* [Try it]: Leave the pictures out and print, word for word, the lines below from the one with "able to give up" through the final line.

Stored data
»»
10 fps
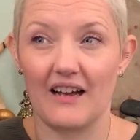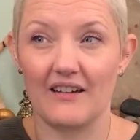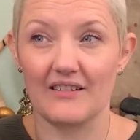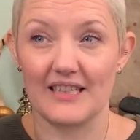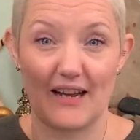
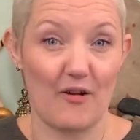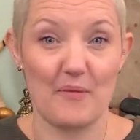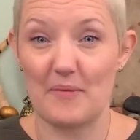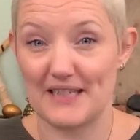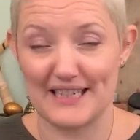Set up my
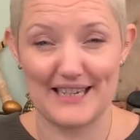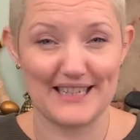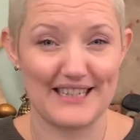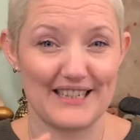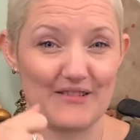
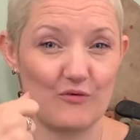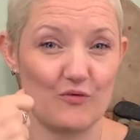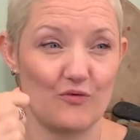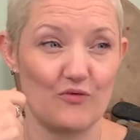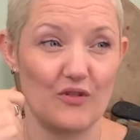business,
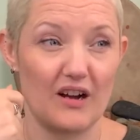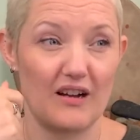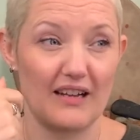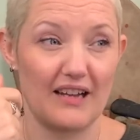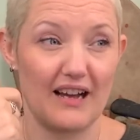
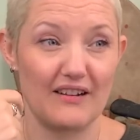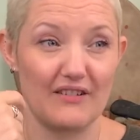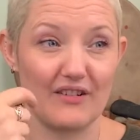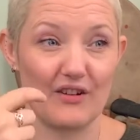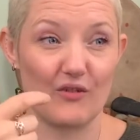and
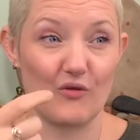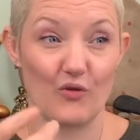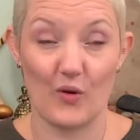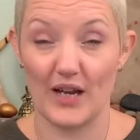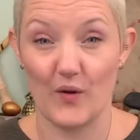
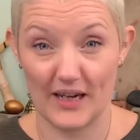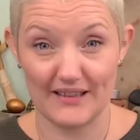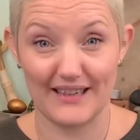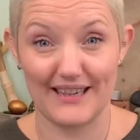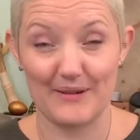quite
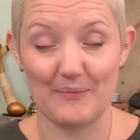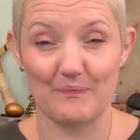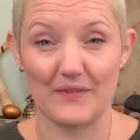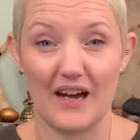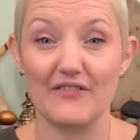quickly
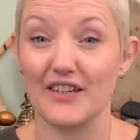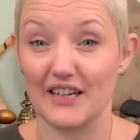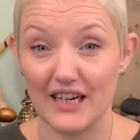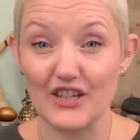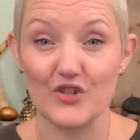after I
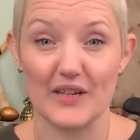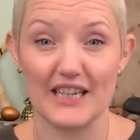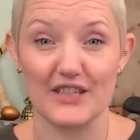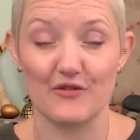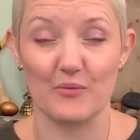
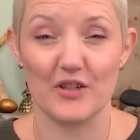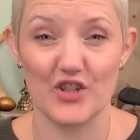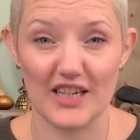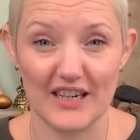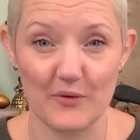graduated from my
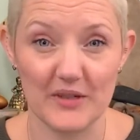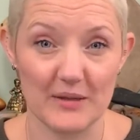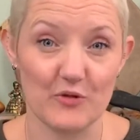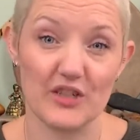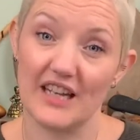training, I was
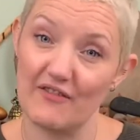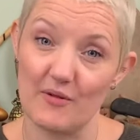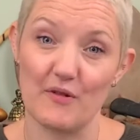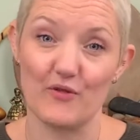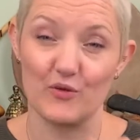able to give up
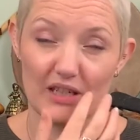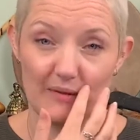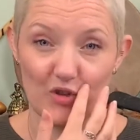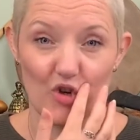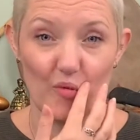my full-time
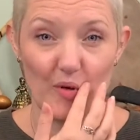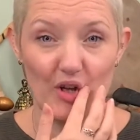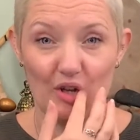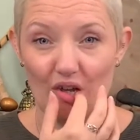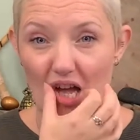job,
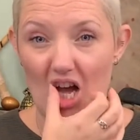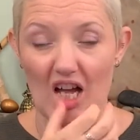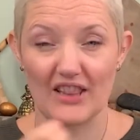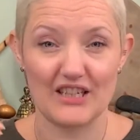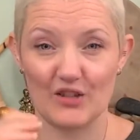
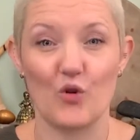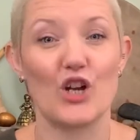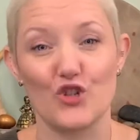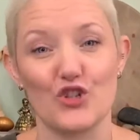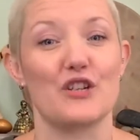and this is what I
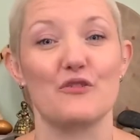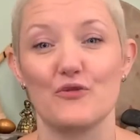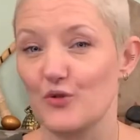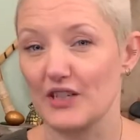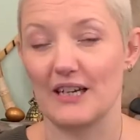do now,
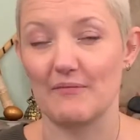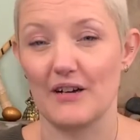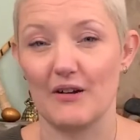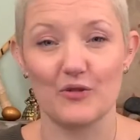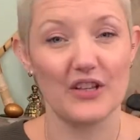full-time.
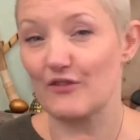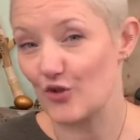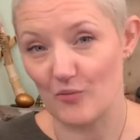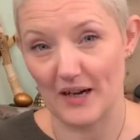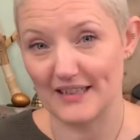I will never go
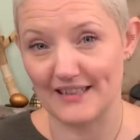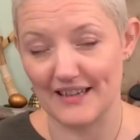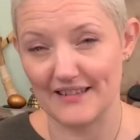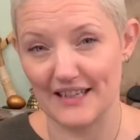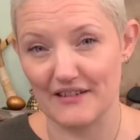back to
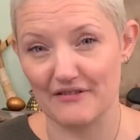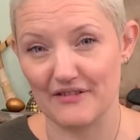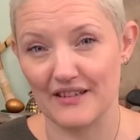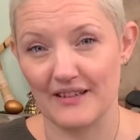that life.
««
* [Your response]:
able to give up
my full-time
job,
and this is what I
do now,
full-time.
I will never go
back to
that life.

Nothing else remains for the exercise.